## Activity
Copying rule for the data below: take the line containing "[1.00-2.00s]" and every line after it to the end, exactly, and drop all pictures.

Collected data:
----------
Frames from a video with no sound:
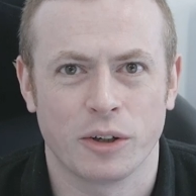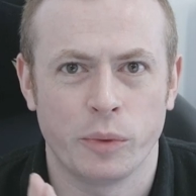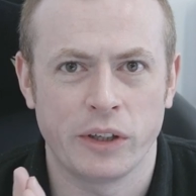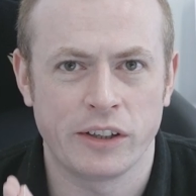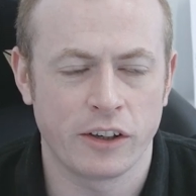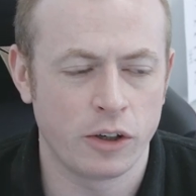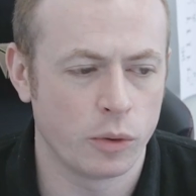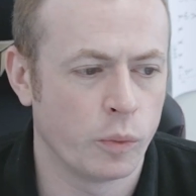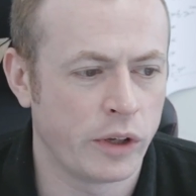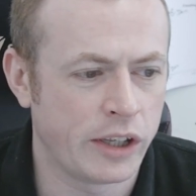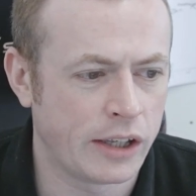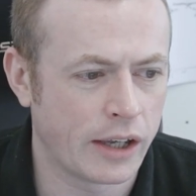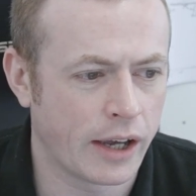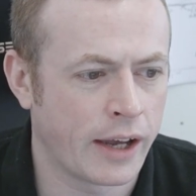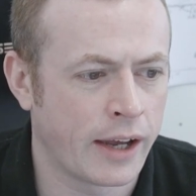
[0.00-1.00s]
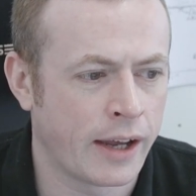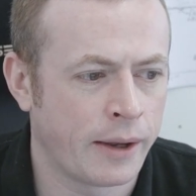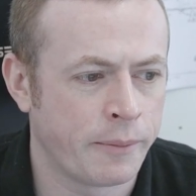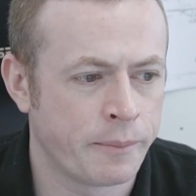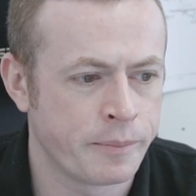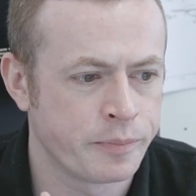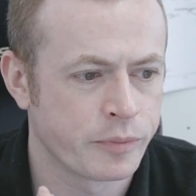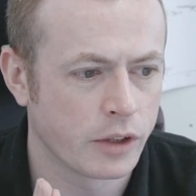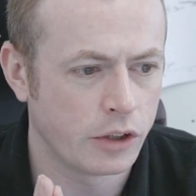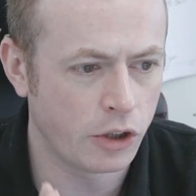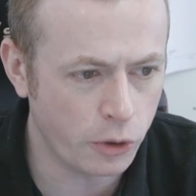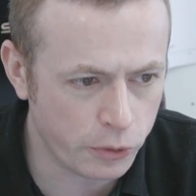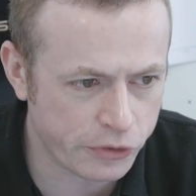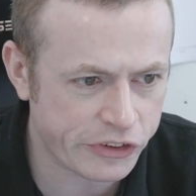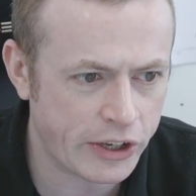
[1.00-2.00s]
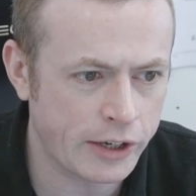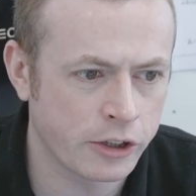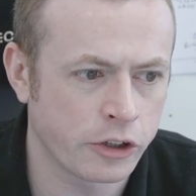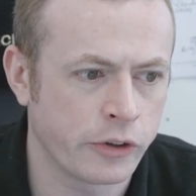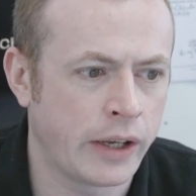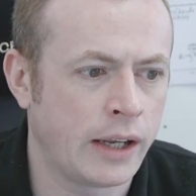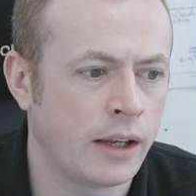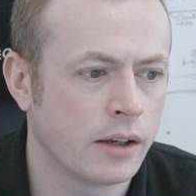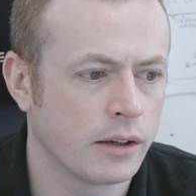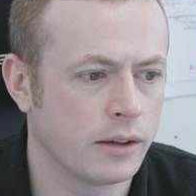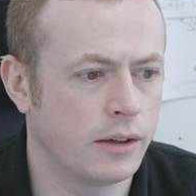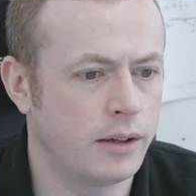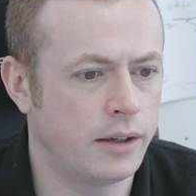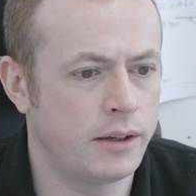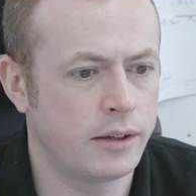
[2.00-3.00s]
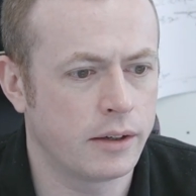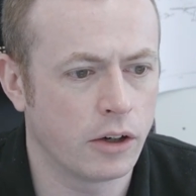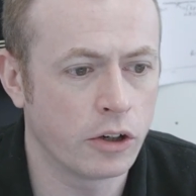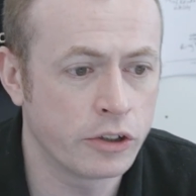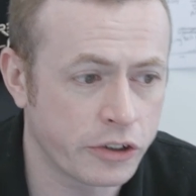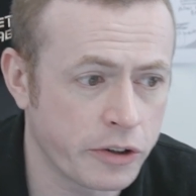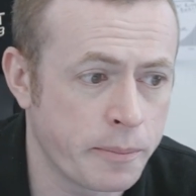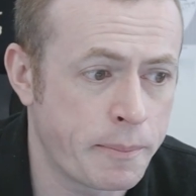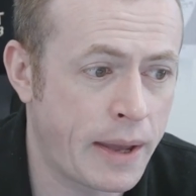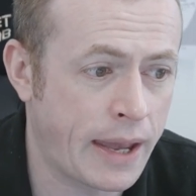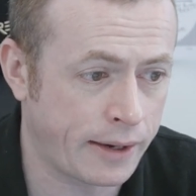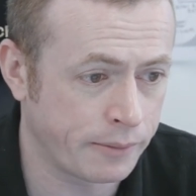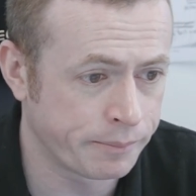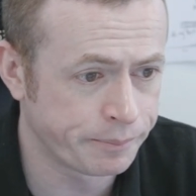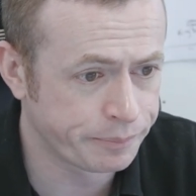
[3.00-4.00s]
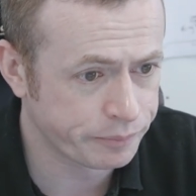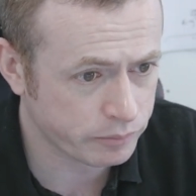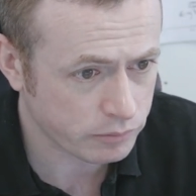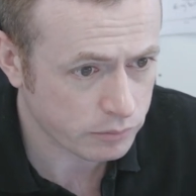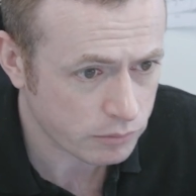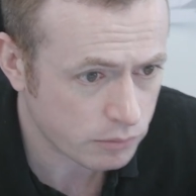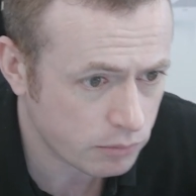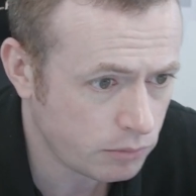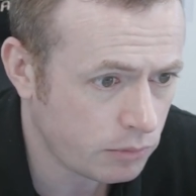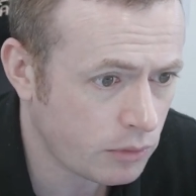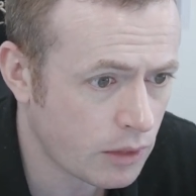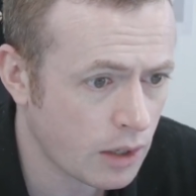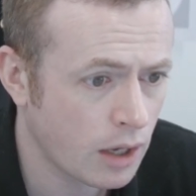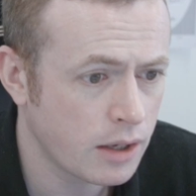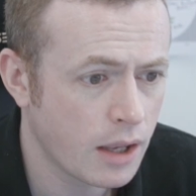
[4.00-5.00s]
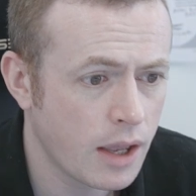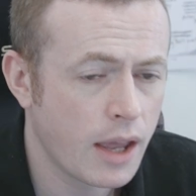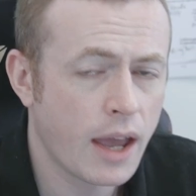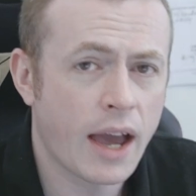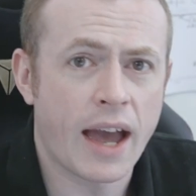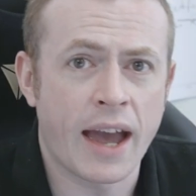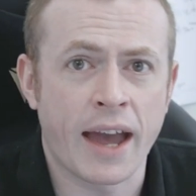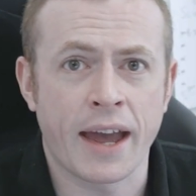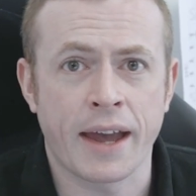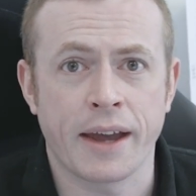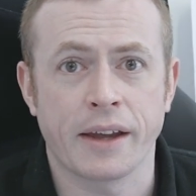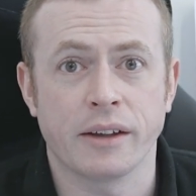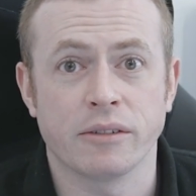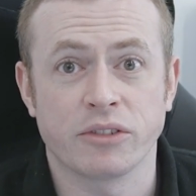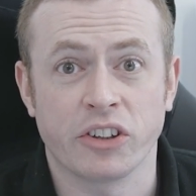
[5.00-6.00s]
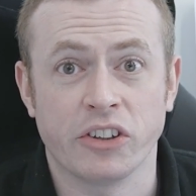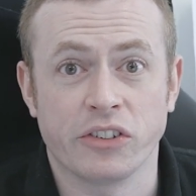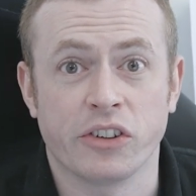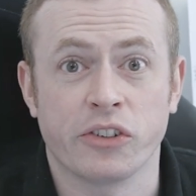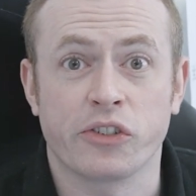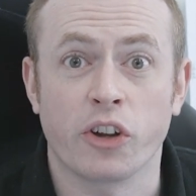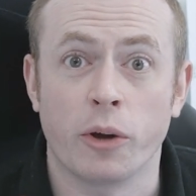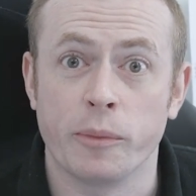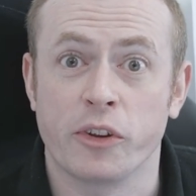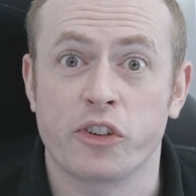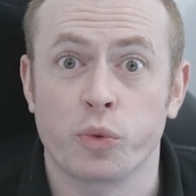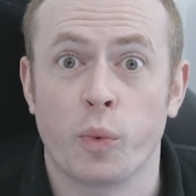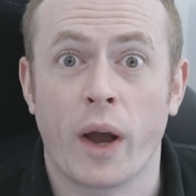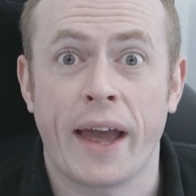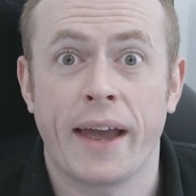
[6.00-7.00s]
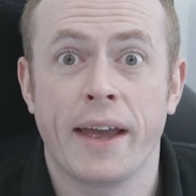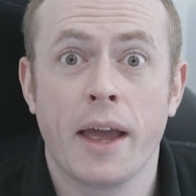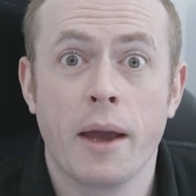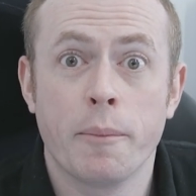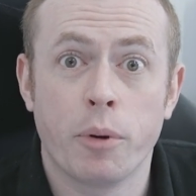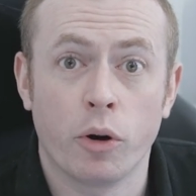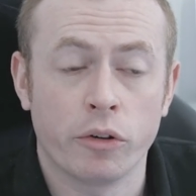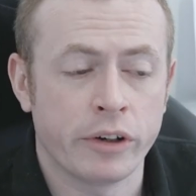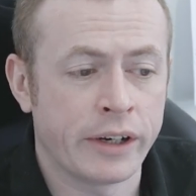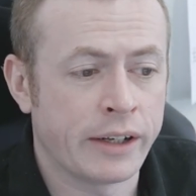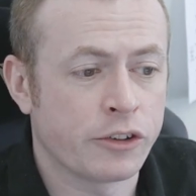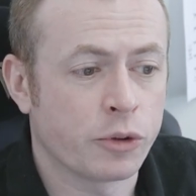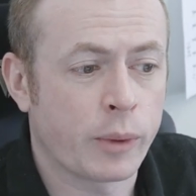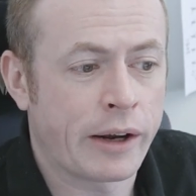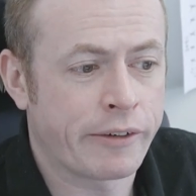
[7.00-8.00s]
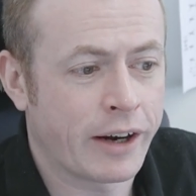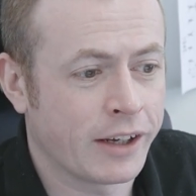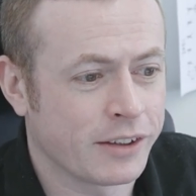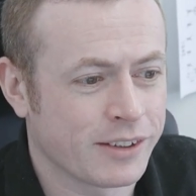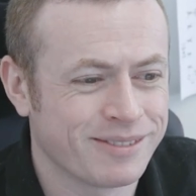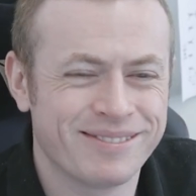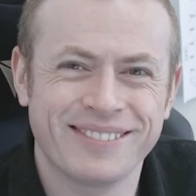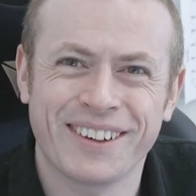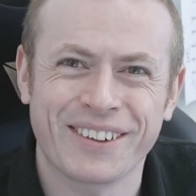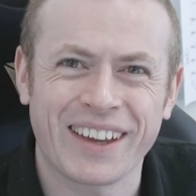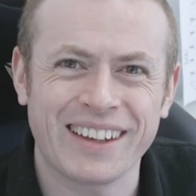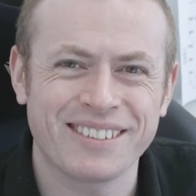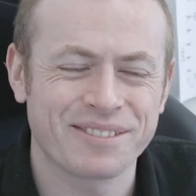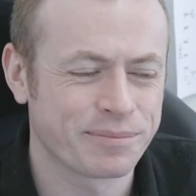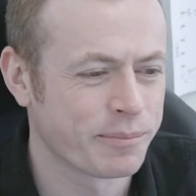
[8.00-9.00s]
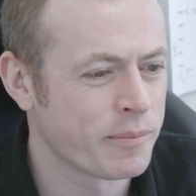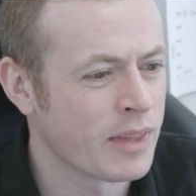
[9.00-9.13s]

so we do, we um, use tenugui under the men uh, to, to stop the sweat pouring into our eyes, okay?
----------
## Result of this task
[1.00-2.00s]
[2.00-3.00s]
[3.00-4.00s]
[4.00-5.00s]
[5.00-6.00s]
[6.00-7.00s]
[7.00-8.00s]
[8.00-9.00s]
[9.00-9.13s]

so we do, we um, use tenugui under the men uh, to, to stop the sweat pouring into our eyes, okay?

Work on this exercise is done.